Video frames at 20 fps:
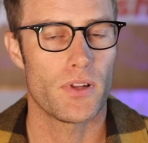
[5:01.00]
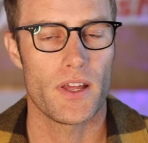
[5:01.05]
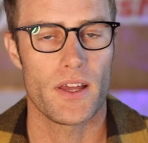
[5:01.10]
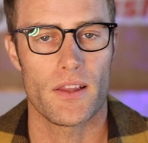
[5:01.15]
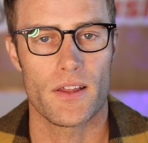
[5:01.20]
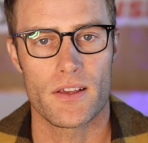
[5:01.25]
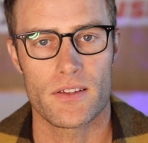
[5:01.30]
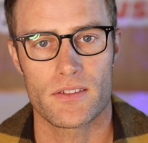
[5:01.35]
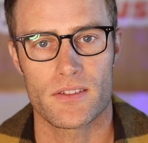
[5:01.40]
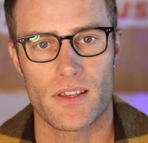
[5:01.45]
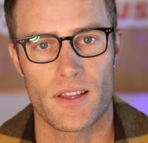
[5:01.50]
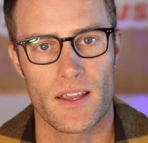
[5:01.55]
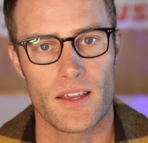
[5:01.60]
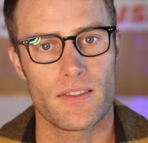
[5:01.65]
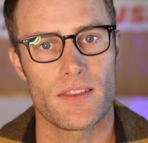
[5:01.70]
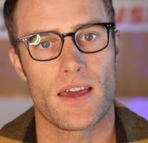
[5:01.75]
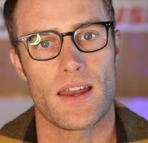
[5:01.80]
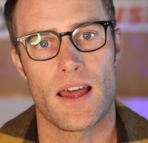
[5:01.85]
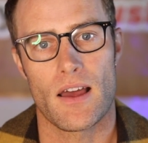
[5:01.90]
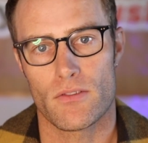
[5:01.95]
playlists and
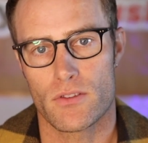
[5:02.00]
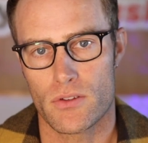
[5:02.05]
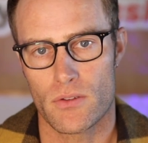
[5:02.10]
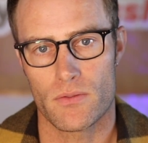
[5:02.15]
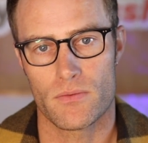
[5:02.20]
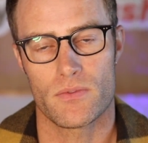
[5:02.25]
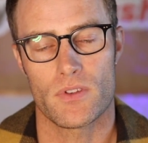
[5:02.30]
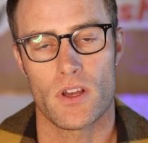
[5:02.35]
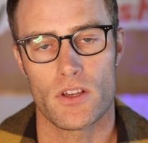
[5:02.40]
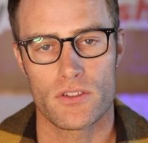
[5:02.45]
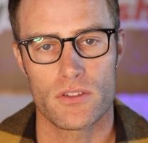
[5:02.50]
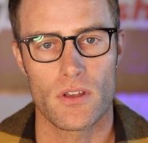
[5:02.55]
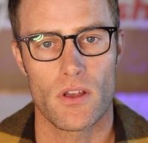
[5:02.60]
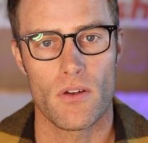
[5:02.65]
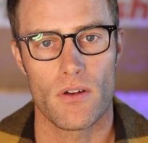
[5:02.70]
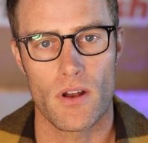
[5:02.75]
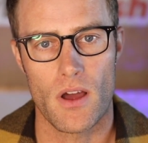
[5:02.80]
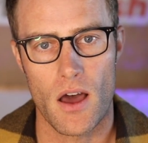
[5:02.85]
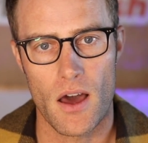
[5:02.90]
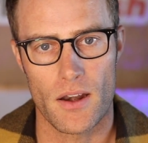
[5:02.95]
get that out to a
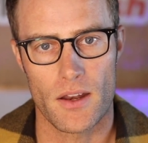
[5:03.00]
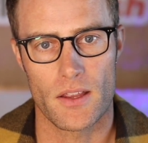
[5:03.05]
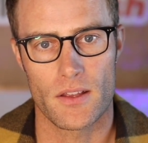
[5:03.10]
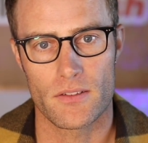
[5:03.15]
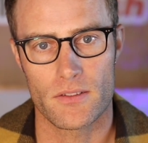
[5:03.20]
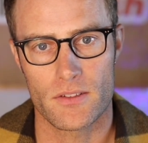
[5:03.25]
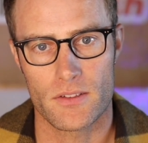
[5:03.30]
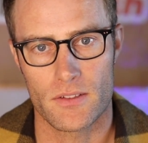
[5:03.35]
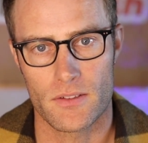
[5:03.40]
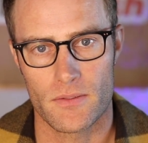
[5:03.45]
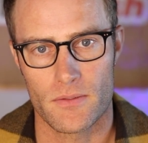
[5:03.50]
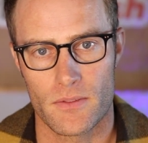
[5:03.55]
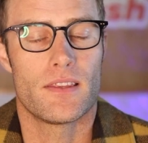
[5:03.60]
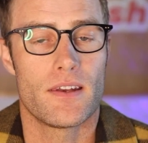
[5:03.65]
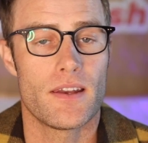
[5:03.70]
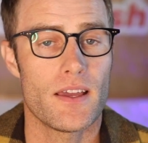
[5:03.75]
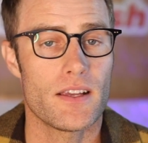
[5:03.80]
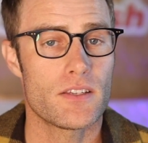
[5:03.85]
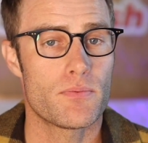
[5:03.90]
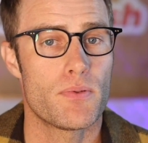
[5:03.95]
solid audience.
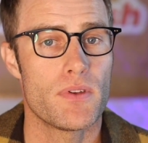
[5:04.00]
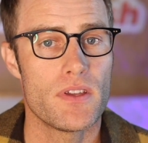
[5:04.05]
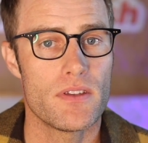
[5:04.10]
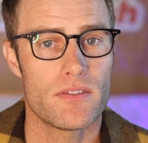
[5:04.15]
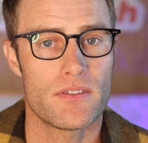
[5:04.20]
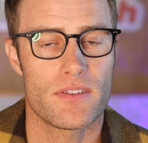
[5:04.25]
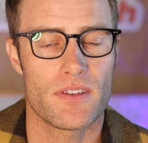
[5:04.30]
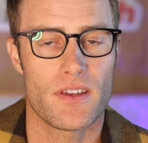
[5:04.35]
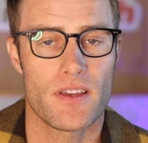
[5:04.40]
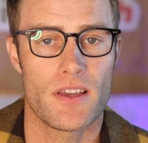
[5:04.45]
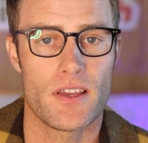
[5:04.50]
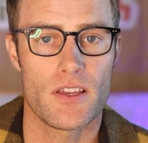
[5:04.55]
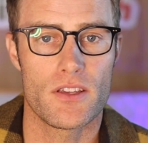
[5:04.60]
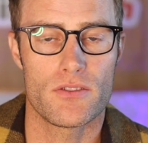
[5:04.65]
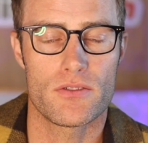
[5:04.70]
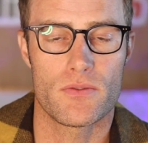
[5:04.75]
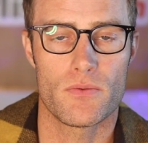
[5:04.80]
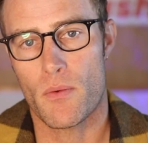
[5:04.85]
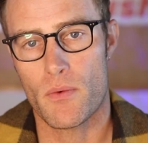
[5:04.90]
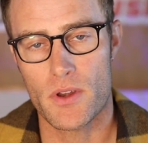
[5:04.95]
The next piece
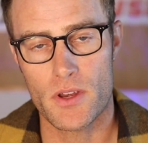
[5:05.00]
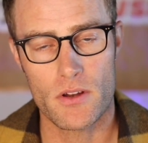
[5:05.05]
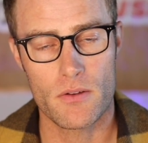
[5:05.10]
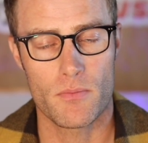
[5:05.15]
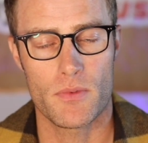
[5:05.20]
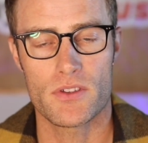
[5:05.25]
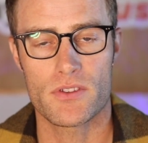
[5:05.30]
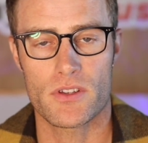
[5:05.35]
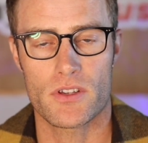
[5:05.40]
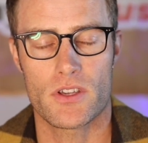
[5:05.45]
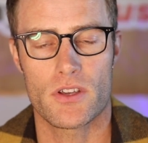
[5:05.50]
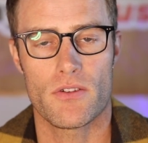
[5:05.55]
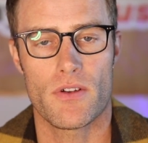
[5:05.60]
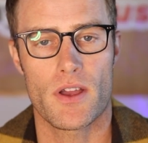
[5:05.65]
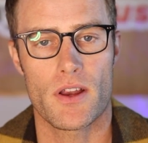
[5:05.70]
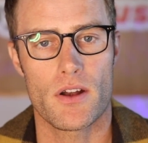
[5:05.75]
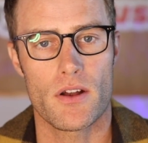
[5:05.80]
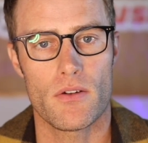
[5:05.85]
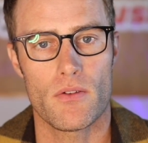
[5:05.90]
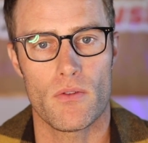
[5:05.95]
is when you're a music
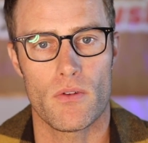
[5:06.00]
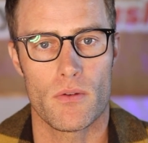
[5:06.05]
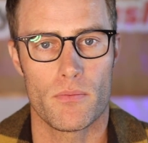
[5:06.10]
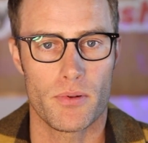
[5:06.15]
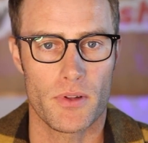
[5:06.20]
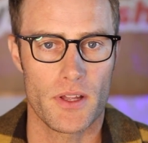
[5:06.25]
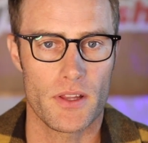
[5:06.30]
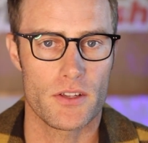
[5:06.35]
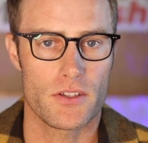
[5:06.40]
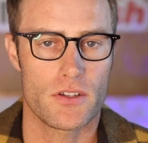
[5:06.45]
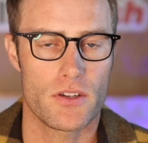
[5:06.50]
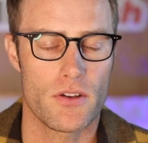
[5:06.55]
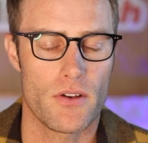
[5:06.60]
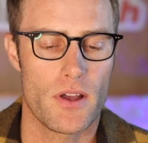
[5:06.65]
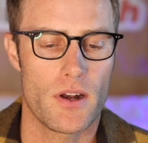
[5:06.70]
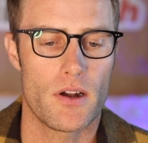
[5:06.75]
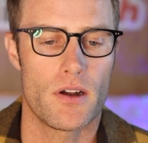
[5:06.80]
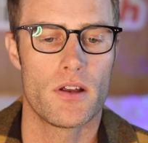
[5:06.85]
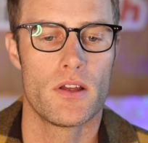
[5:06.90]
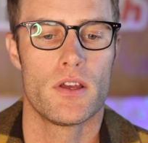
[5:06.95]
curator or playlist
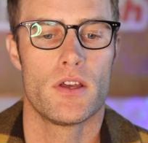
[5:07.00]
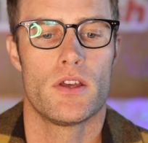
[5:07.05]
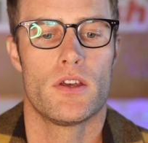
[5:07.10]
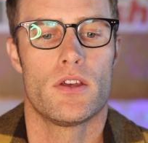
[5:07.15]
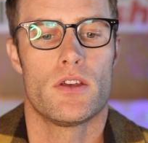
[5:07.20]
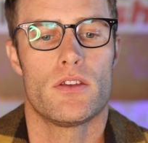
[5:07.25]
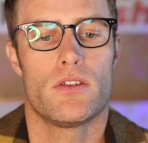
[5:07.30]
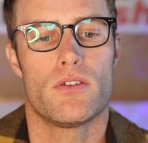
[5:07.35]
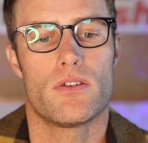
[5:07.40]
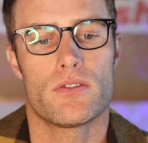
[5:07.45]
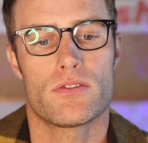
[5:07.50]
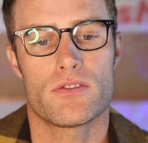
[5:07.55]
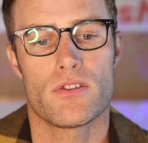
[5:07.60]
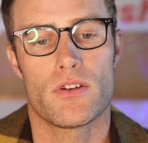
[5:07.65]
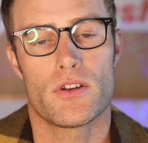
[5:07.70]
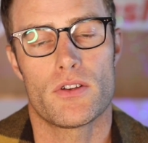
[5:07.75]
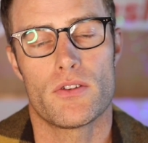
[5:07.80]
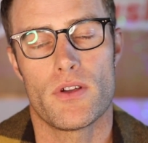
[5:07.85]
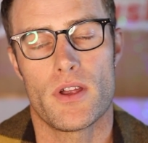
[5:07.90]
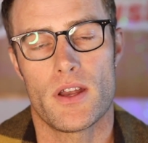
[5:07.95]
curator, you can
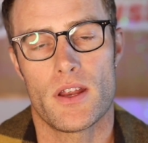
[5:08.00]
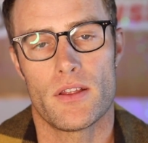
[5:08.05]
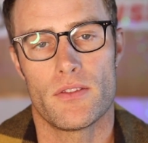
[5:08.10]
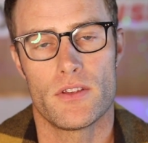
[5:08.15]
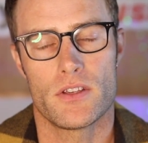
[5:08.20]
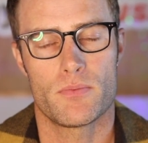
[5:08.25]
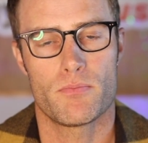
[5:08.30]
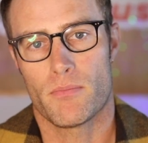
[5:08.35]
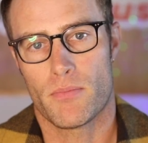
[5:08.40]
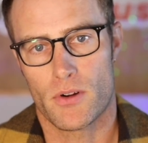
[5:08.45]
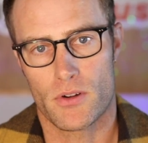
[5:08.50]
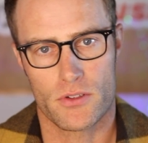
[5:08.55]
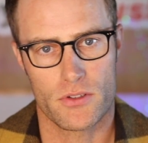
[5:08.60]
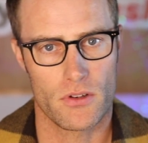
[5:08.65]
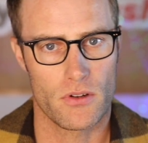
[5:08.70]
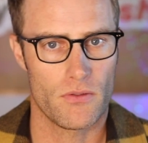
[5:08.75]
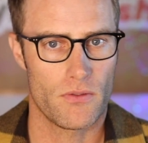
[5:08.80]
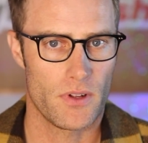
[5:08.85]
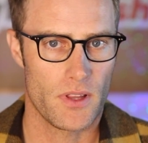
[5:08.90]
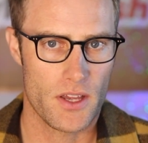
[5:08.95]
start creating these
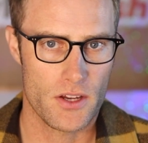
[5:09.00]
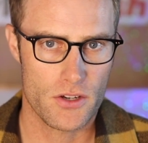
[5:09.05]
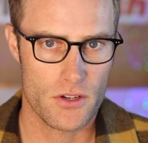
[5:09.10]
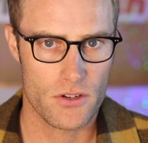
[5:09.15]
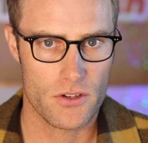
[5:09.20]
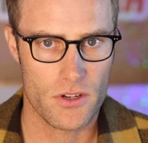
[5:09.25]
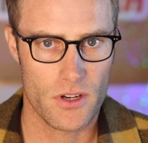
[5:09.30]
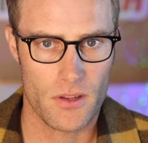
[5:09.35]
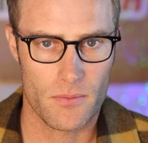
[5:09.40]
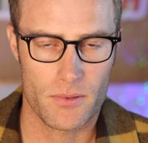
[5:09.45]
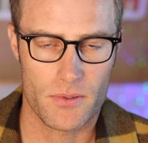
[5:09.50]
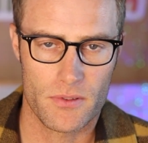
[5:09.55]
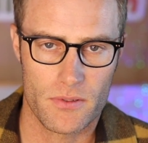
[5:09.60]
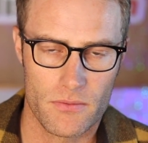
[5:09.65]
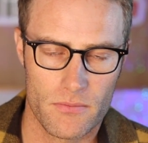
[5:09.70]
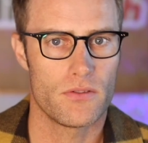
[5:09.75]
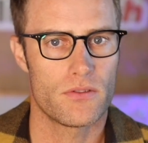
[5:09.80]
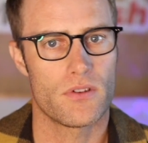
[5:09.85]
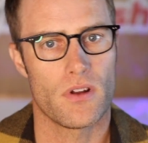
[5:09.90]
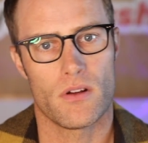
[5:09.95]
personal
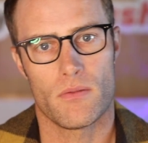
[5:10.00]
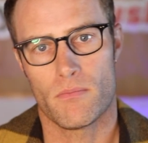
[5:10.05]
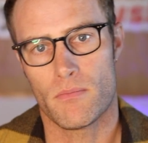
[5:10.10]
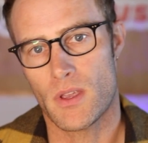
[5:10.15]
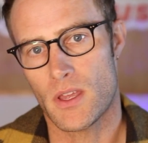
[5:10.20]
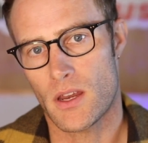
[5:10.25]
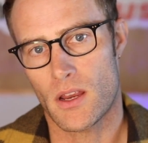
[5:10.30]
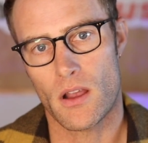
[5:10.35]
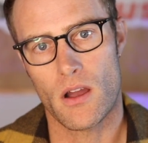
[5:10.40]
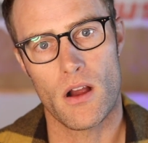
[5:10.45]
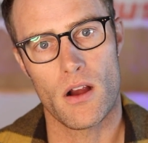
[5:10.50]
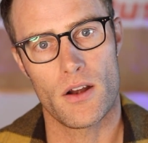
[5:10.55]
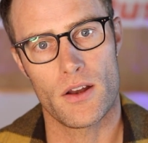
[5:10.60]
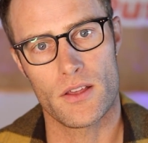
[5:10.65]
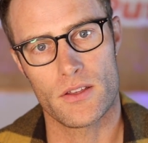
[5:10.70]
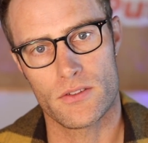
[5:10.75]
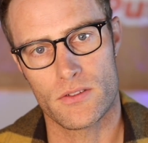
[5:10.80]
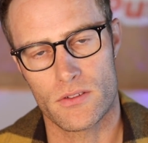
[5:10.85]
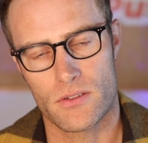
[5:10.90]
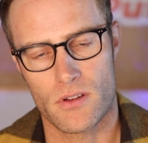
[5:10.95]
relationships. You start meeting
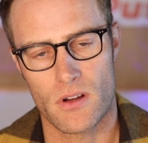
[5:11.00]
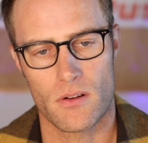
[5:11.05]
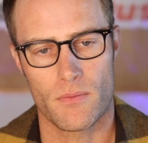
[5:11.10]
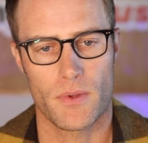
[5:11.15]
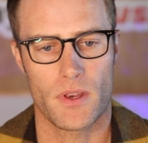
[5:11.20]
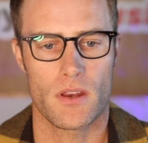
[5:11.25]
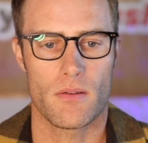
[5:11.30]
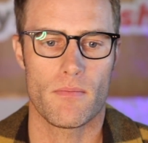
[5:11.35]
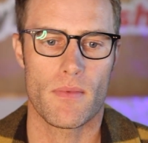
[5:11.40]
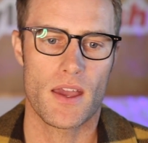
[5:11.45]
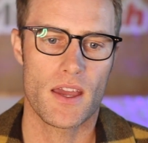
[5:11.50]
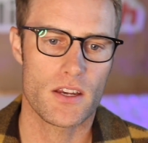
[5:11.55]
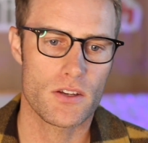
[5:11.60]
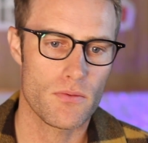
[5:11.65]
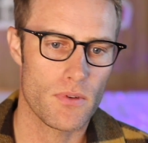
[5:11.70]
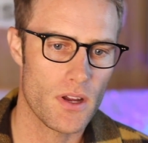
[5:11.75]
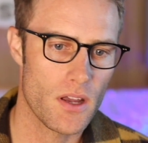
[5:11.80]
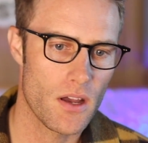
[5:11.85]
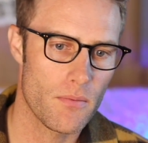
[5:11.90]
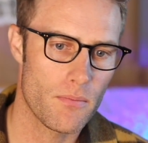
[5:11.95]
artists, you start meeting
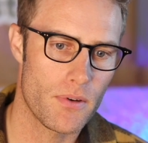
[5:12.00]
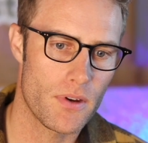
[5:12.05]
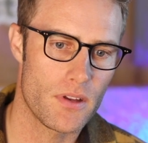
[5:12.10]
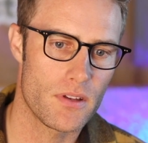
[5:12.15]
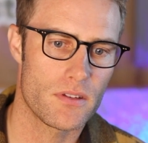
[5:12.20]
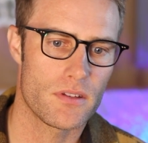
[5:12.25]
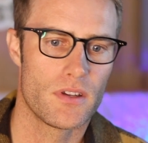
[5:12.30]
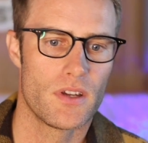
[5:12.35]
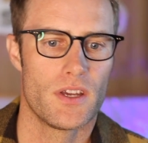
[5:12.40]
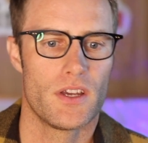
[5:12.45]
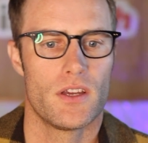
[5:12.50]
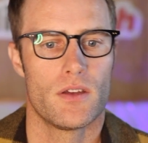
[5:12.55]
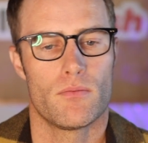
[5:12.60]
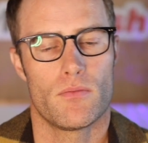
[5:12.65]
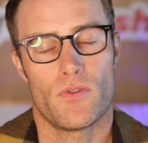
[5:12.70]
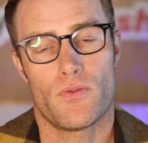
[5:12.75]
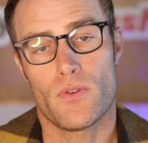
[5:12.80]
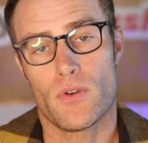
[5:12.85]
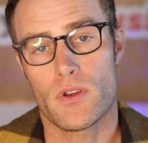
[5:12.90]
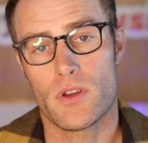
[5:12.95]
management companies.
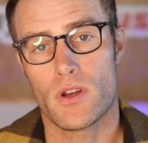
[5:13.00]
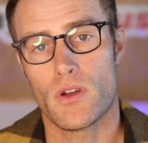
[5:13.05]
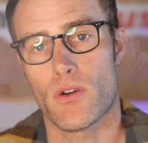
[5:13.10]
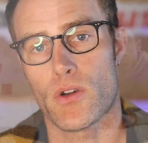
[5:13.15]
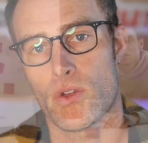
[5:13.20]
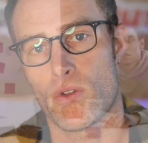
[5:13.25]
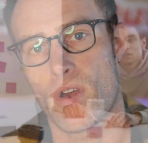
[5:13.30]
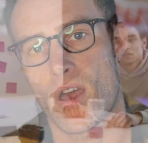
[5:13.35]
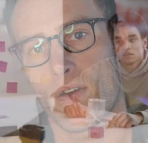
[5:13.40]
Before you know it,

---

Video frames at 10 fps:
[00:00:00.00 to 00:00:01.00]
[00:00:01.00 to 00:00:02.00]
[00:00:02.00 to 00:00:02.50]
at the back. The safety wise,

▶ **Instructions for the task**:
For the listing shown above, count the lines that contain the word "frames" and supply only the result.

▶ **Reply**:
2